General Thi never got his chance to be the one man who could stabilize his country and keep it on a path toward internal national goals. The reason was that the American war machine, by late in 1966, was so stoked with its own sense of power and invincibility that the choppers and tanks rolled right over this righteous man, thus perpetuating and increasing the brutality of the War in Vietnam for many years thereafter.

Nelson Mandela was given virtually a free hand by the vested interests in South Africa. In return he protected much of the existing economic infrastructure, which he saw as necessary if South Africa was to become a modern nation. He also swore off vengeance, never allowed retribution to become an internal driving force. General Thi would likely have done the same.

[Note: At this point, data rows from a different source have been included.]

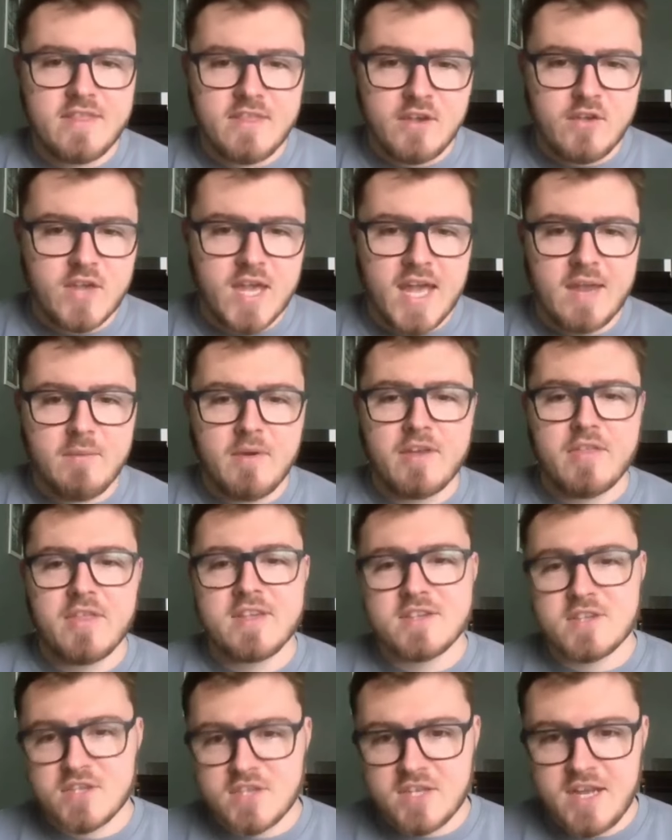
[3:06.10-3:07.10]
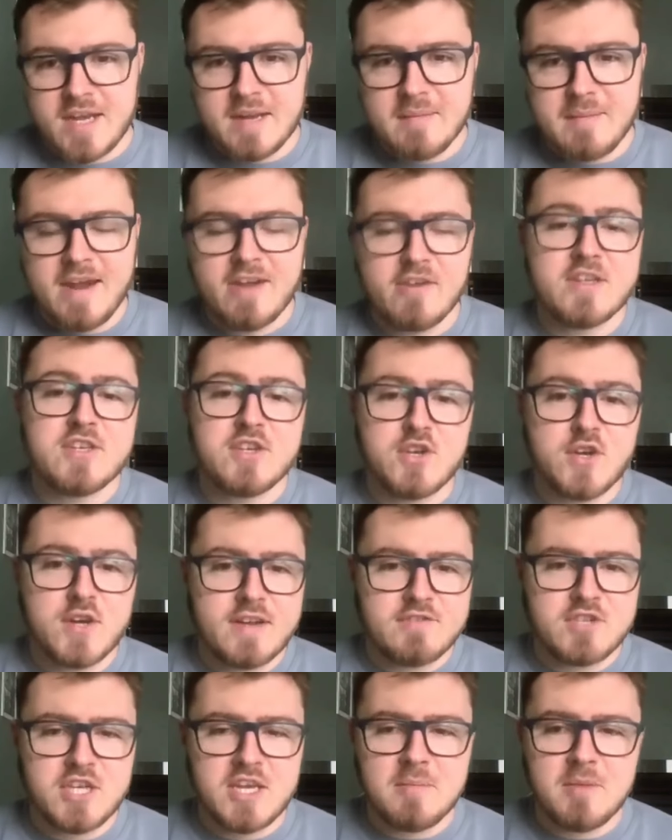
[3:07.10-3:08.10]
the UK where things are slightly better. At least you don't
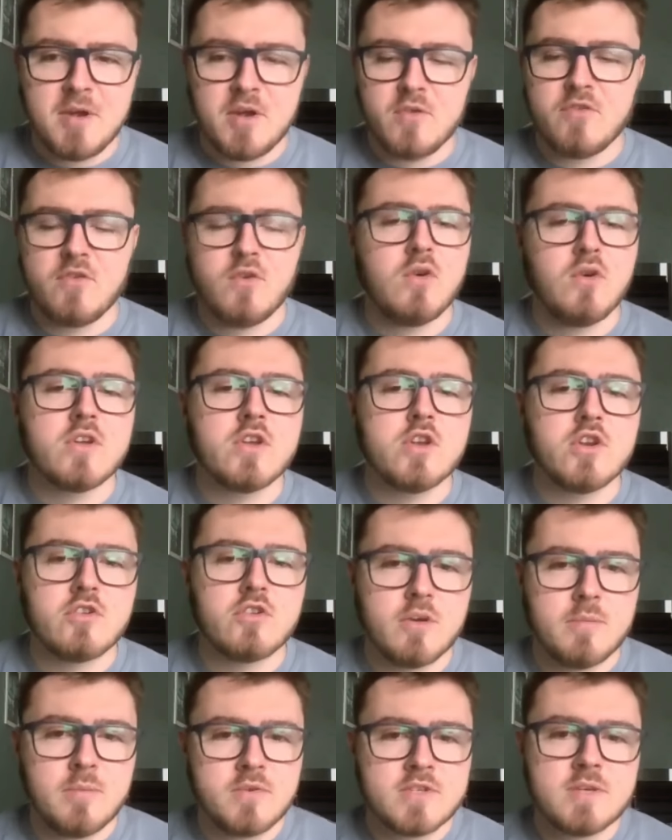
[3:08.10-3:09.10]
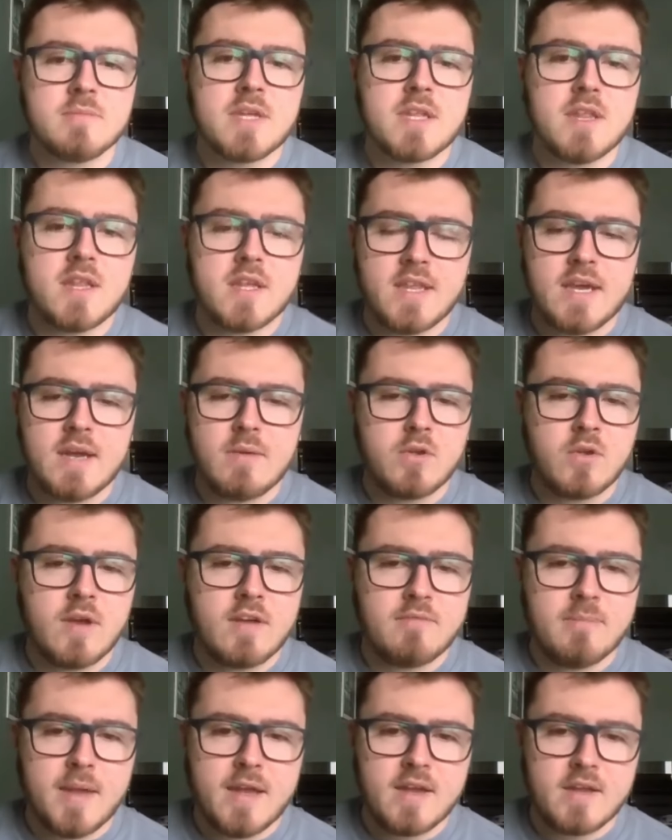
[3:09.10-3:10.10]
have GMOs or Europe or something like that where you
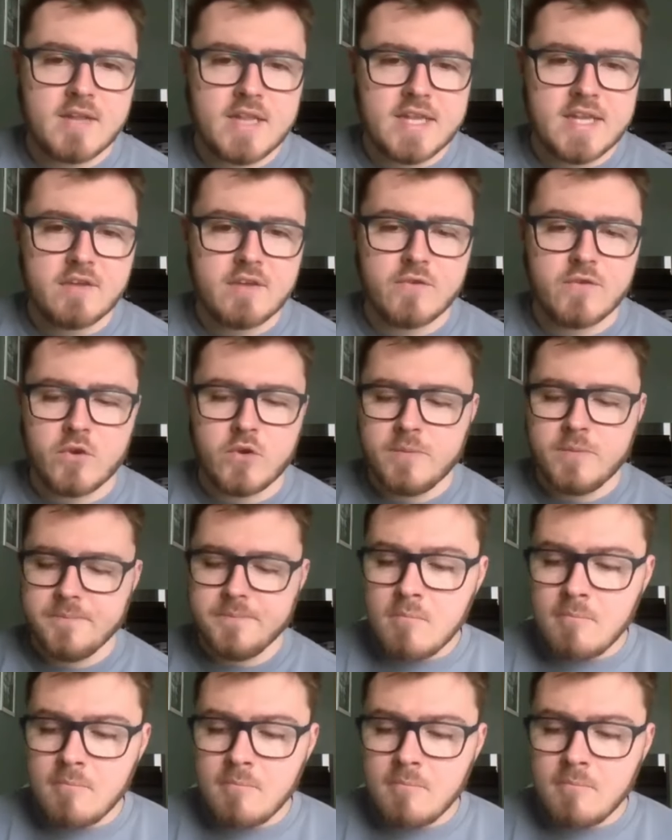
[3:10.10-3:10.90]
have better cleaner food.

Mandela’s nation, unlike General Thi’s nation, was not occupied by a huge and arrogant military force; whose policy makers believed they could use force to mow down anything in their paths; who insisted on maintaining puppet dictators in power; and who’d convinced themselves that they could “wait until later” to establish democracy in Vietnam, after all the opposition had been killed off.

What brought all these memories back to me was reading an iUniverse novel, “Diverting the Buddha,” by Bob Swartzel, which I got from Amazon.com. Every word of this novel tracks history and is written with a heart overflowing with love. He tells the story of the attempts by General Thi and the Buddhist leaders to bring democracy and peace to South Vietnam, during a time when the Americans could only dispense blood and treachery.

In this novel Bob Swartzel shows he loves Vietnam as much as I do, and shows he respects the individual American soldier as much as I do. He mourns the loss of good American men doing their best to implement a whole bundle of misguided and deceitful policies. This novel should be required reading for historians attempting to learn the lessons taught in the bloody cauldron of the Vietnam War.